Method: Twelve healthy men and 12 healthy women with no missing tooth participated. Surface EMG was recorded from the masseter and temporalis muscle. As a control measurement, intercuspal position was maintained to produce a natural (habitual) clenching record (NCR) while the occlusal contact area and point were recorded by means of silicone material. Subsequently, the occlusal contact area was recorded with the narrative instruction for minimum clenching record (MCR), light clenching record (LCR), and strong clenching record (HCR).
Result: While the EMG activity (%MVC) increased modestly from MCR to LCR (from 9.3 ± 2.0% to 11.5 ± 1.5%), the occlusal contact area increased rapidly (from 17.2 ± 11.3 mm2 to 26.8 ± 15.6 mm2) (P<0.05). Both EMG activity and occlusal contact area increased gradually from LCR to NCR (to 17.7 ± 2.0% and to 31.4 ± 14.2 mm2, respectively). Finally, EMG activity still increased from NCR to HCR (to 44.5 ± 3.7%) (P<0.05) but the occlusal contact area remained stable (to 36.8 ± 16.6 mm2).

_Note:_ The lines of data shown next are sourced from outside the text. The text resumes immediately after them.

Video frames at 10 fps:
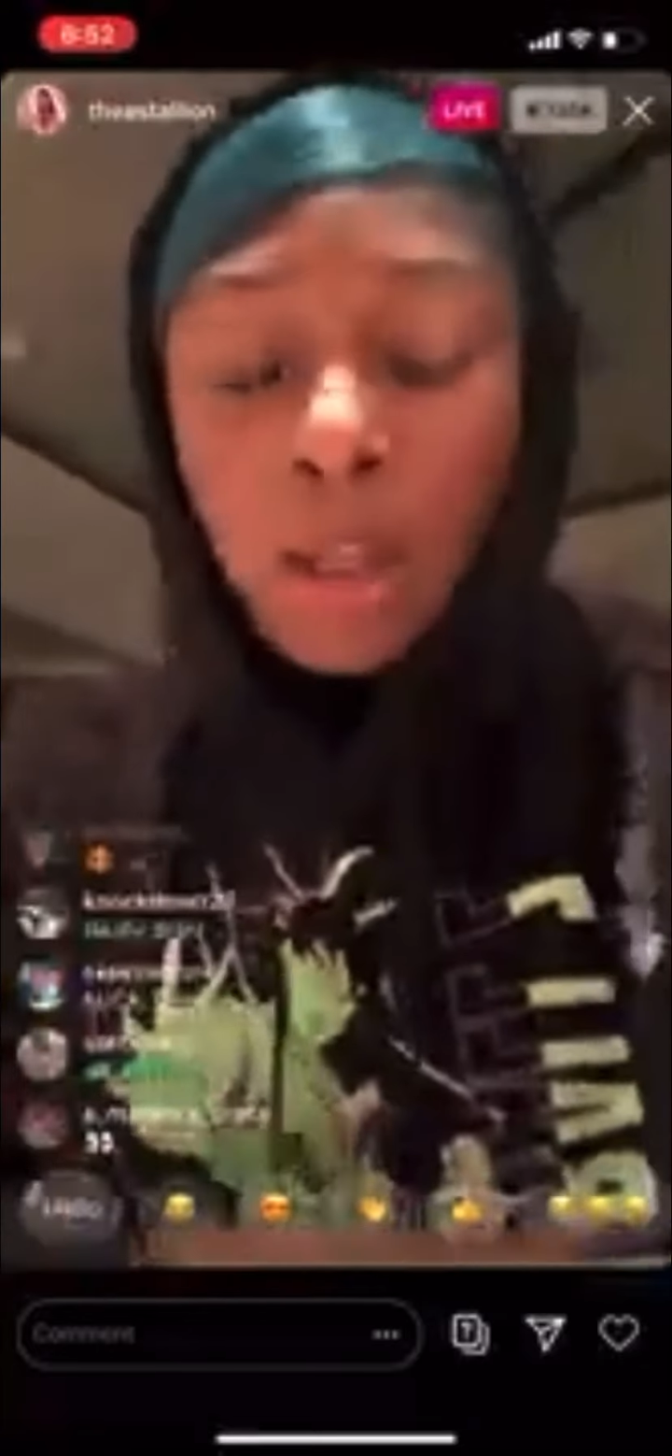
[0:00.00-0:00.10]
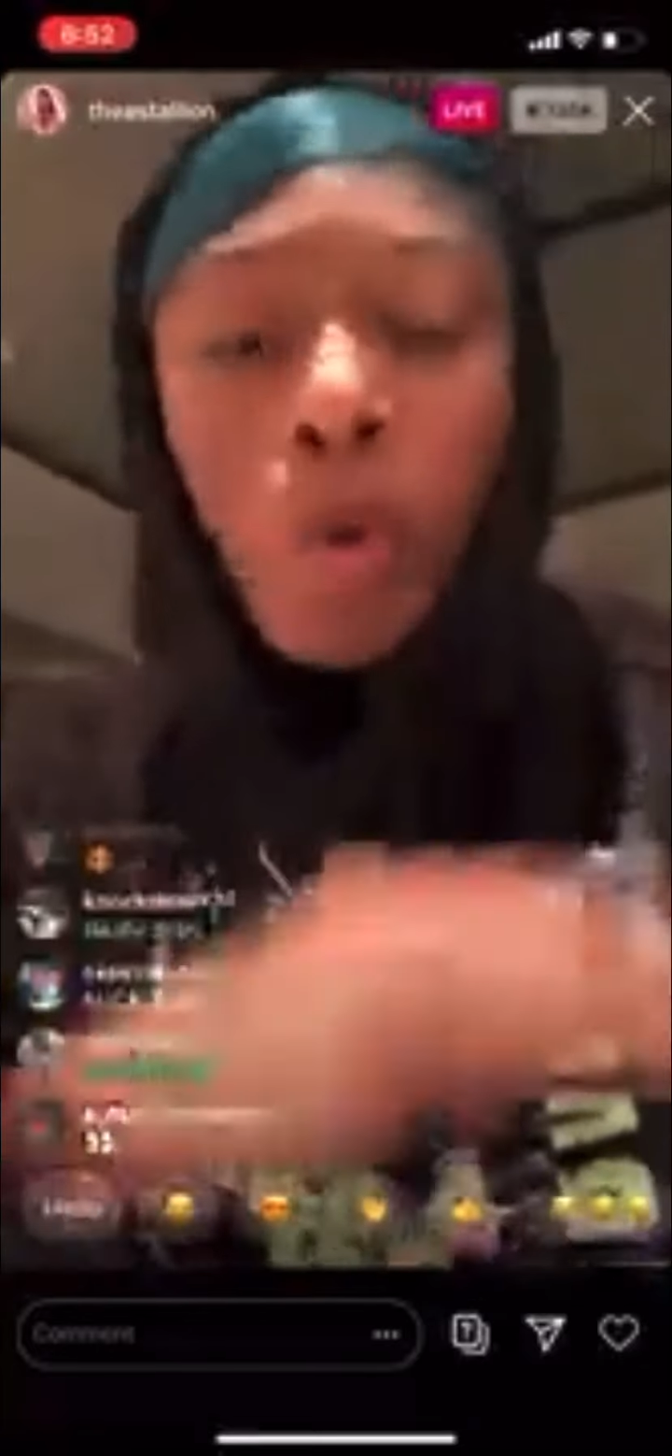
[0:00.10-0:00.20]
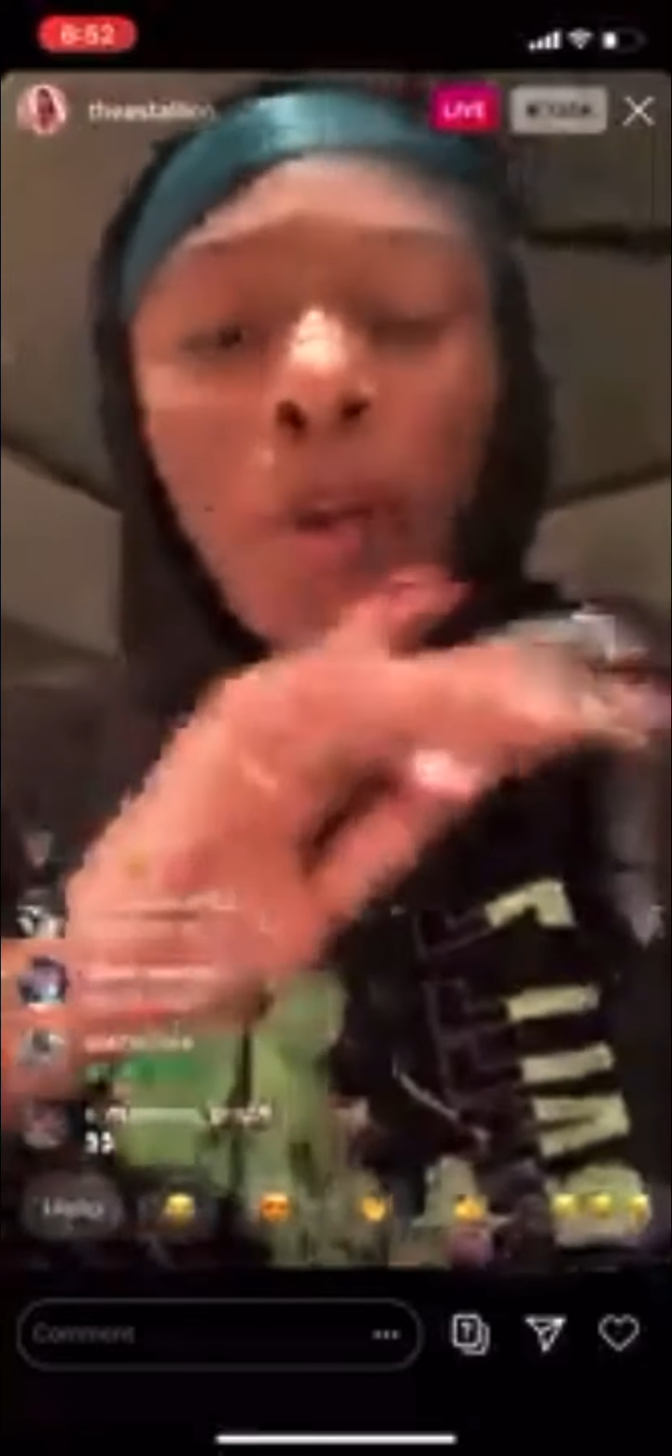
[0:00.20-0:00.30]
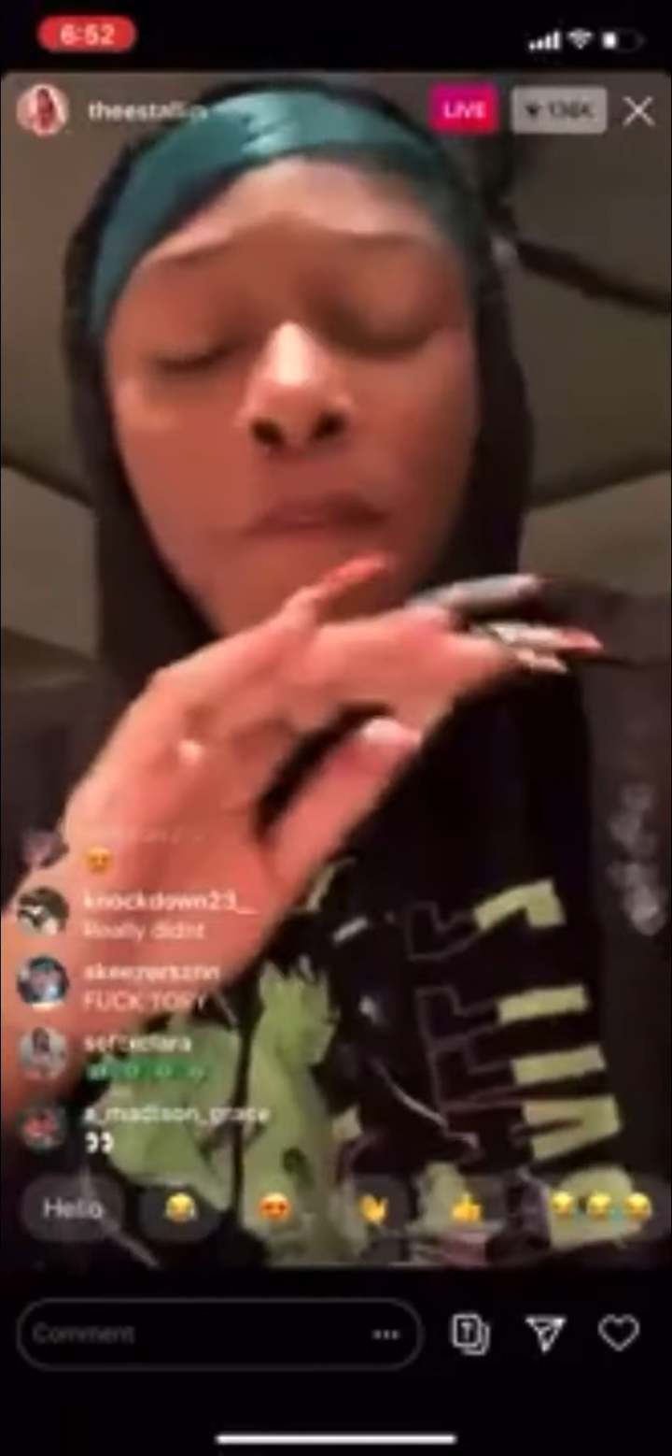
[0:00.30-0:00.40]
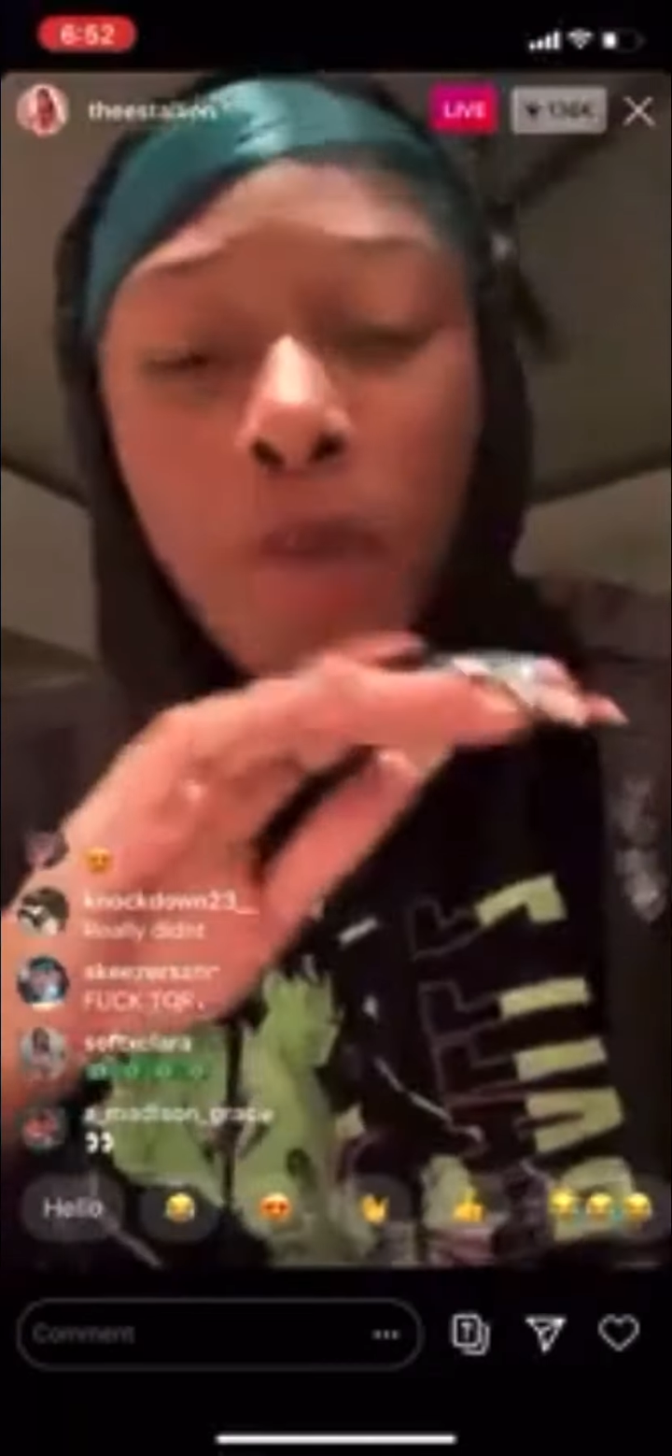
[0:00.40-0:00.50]
What
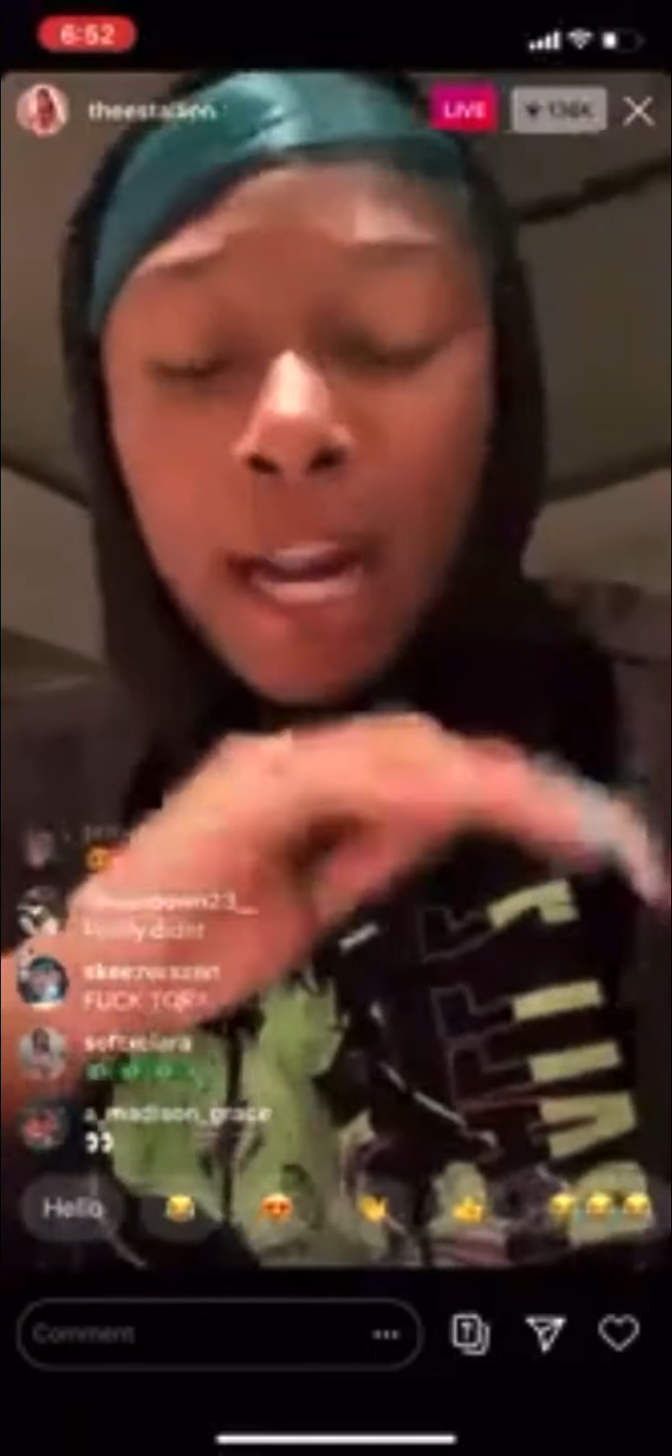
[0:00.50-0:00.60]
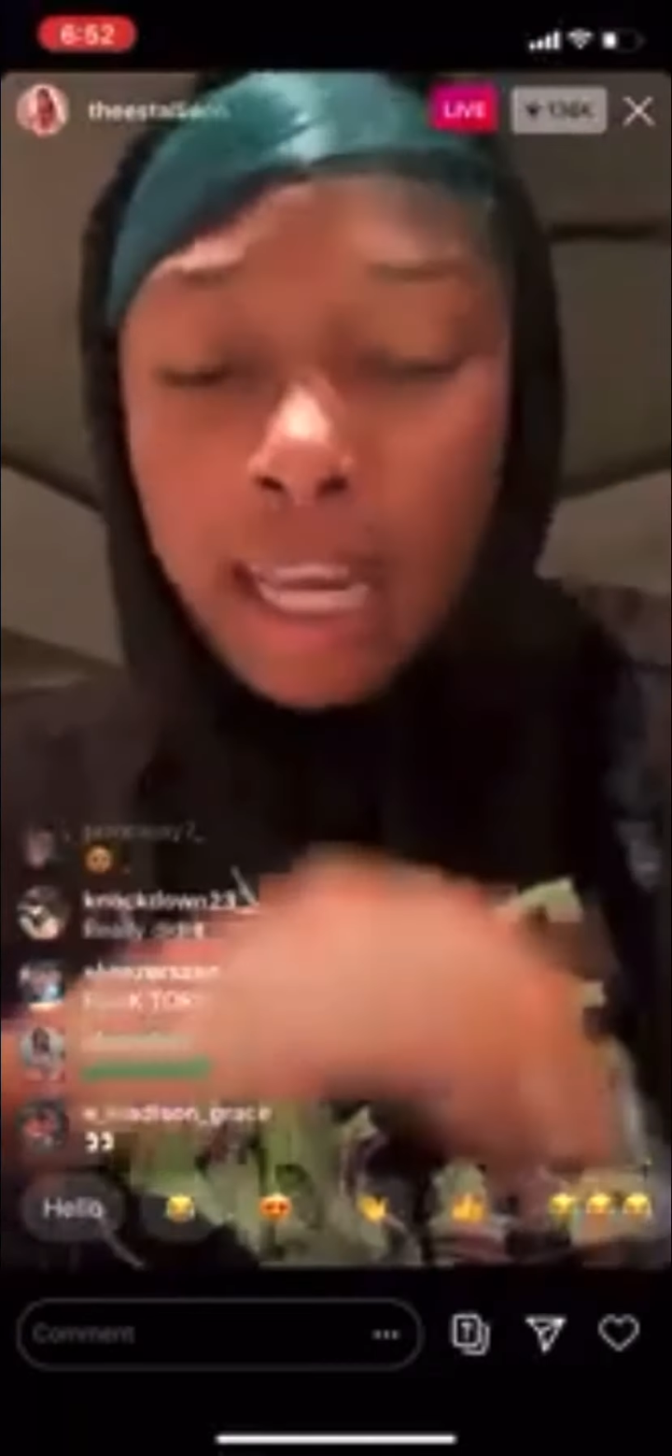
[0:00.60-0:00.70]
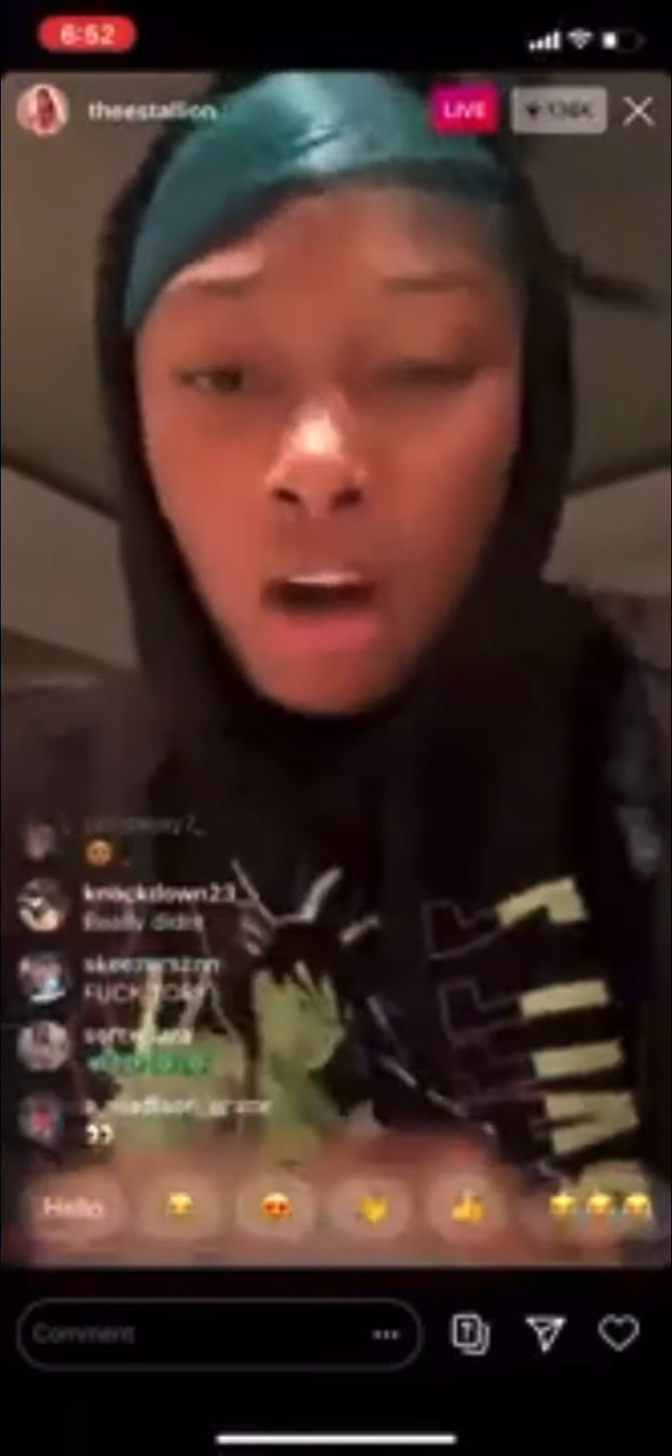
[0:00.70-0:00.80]
the fuck he gonna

Occlusal contact point at anterior, left posterior, right posterior, and total area were not significantly differences between each task.
Conclusion: This study showed that adequate narrative instructions while recording the bite can result in largely stable EMG-levels and occlusal contact area, and they may contribute to taking a stable occlusal recording in natural dentition.